Many applications require the use of sensitive values that should be protected from exposure. Items like usernames, passwords, API keys etc. are all sensitive values that should not be kept in a workflow (that might end up on GitHub or another public site.)

Just as programming languages and GitHub have the concept of secrets, so does Orkes Conductor. You can define your variables in a secure and safe way knowing that they will not be exposed in the workflow, or shared with other teammates.

Using a Secret

To use a secret in a workflow, you must first create a secret.

Let's assume your secret is called GitHub_Token To reference that secret, use the variable ${workflow.secrets.GitHub_Token}.

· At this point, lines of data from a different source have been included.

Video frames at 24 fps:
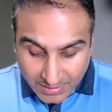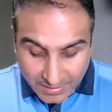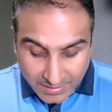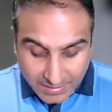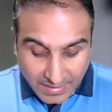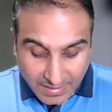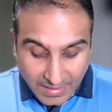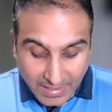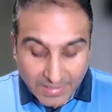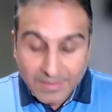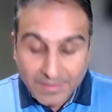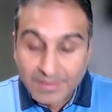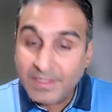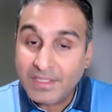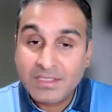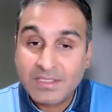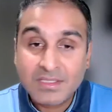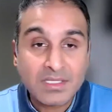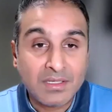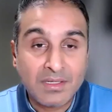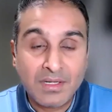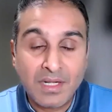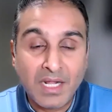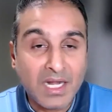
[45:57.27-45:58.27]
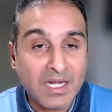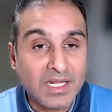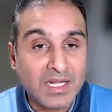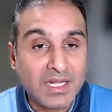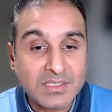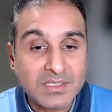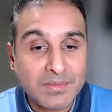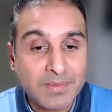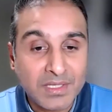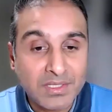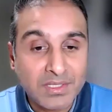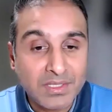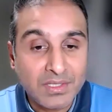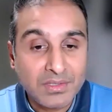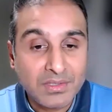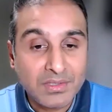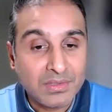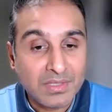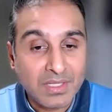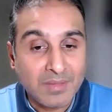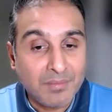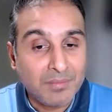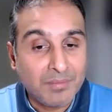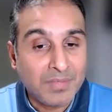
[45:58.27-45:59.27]
Candidates are not expected to
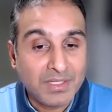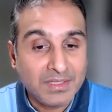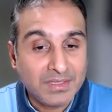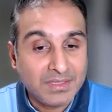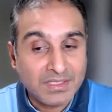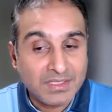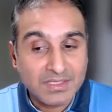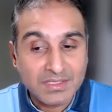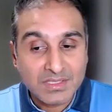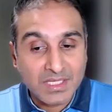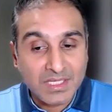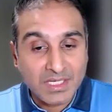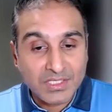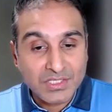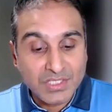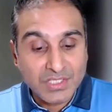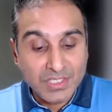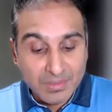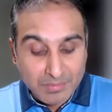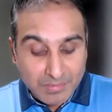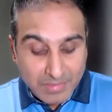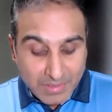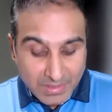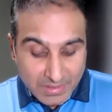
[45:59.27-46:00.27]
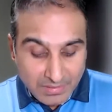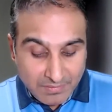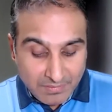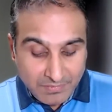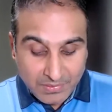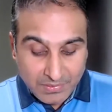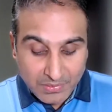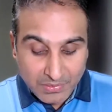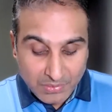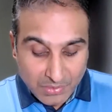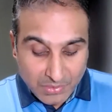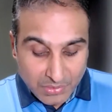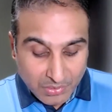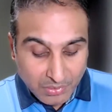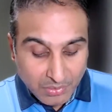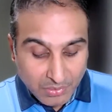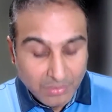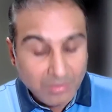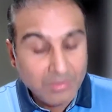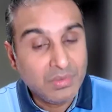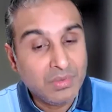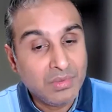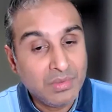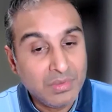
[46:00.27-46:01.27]
complete this section, but if you
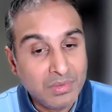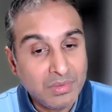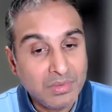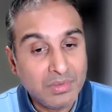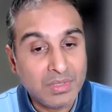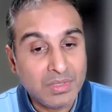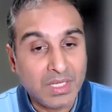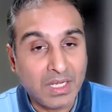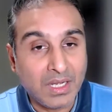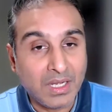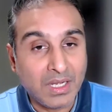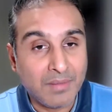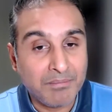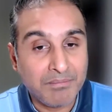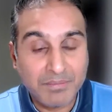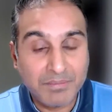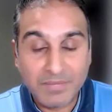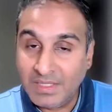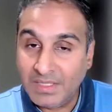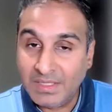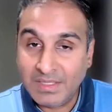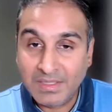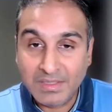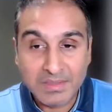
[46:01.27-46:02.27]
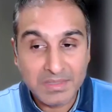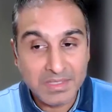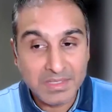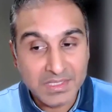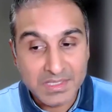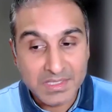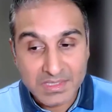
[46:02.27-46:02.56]
do, it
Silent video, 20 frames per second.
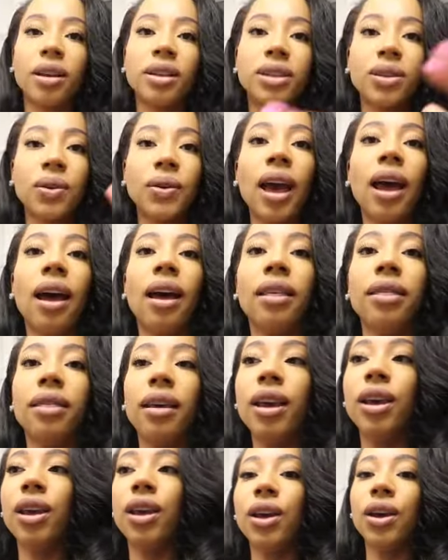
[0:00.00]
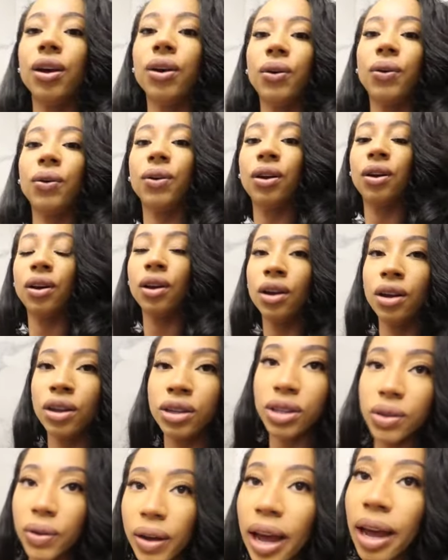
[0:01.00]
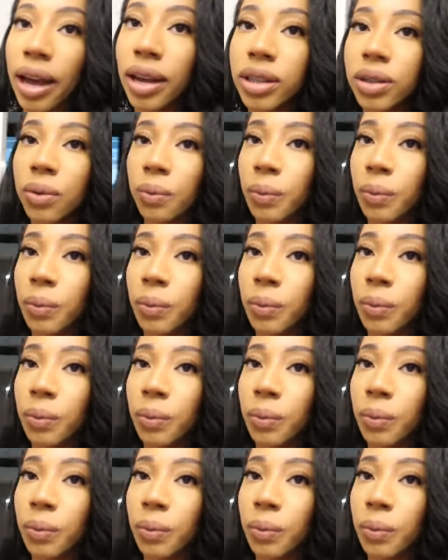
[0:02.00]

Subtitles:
So yeah, thank you. So guys,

The US Postal Service offers APIs to help automate the shipping process with the post office. Each API call requires a UserId to be submitted. This UserId can be used to buy postage, so it needs to be kept secure. WE've created a secret called post_office_username that we can now use in all API calls. (This workflow can be found is the Conductor Examples github repository.):<RateV4Request \
USERID=${workflow.secrets.post_office_username}> \
<Revision>2</Revision> \
<Package ID="0"><Service>priority</Service> \
<ZipOrigination>04046</ZipOrigination> \
<ZipDestination>98260</ZipDestination> \
<Pounds>20</Pounds> \
<Ounces>0</Ounces> \
<Container>variable</Container> \
<Width>12</Width> \
<Length>12</Length> \
<Height>12</Height> \
<Girth></Girth> \
<Machinable>TRUE</Machinable> \

By using ${workflow.secrets.post_office_username}, we obfuscate this sensitive value, and it never appears in the workflow execution, or in any output files of Conductor, yet we are able to connect with the USPS, and obtain the postage price for our package ($82.10, in case you're wondering).

Creating a secret

We'll walk through a few approaches to create a secret, and then examples of implementing a secret. To create a secret, you can use the API or you can use the Orkes Dashboard.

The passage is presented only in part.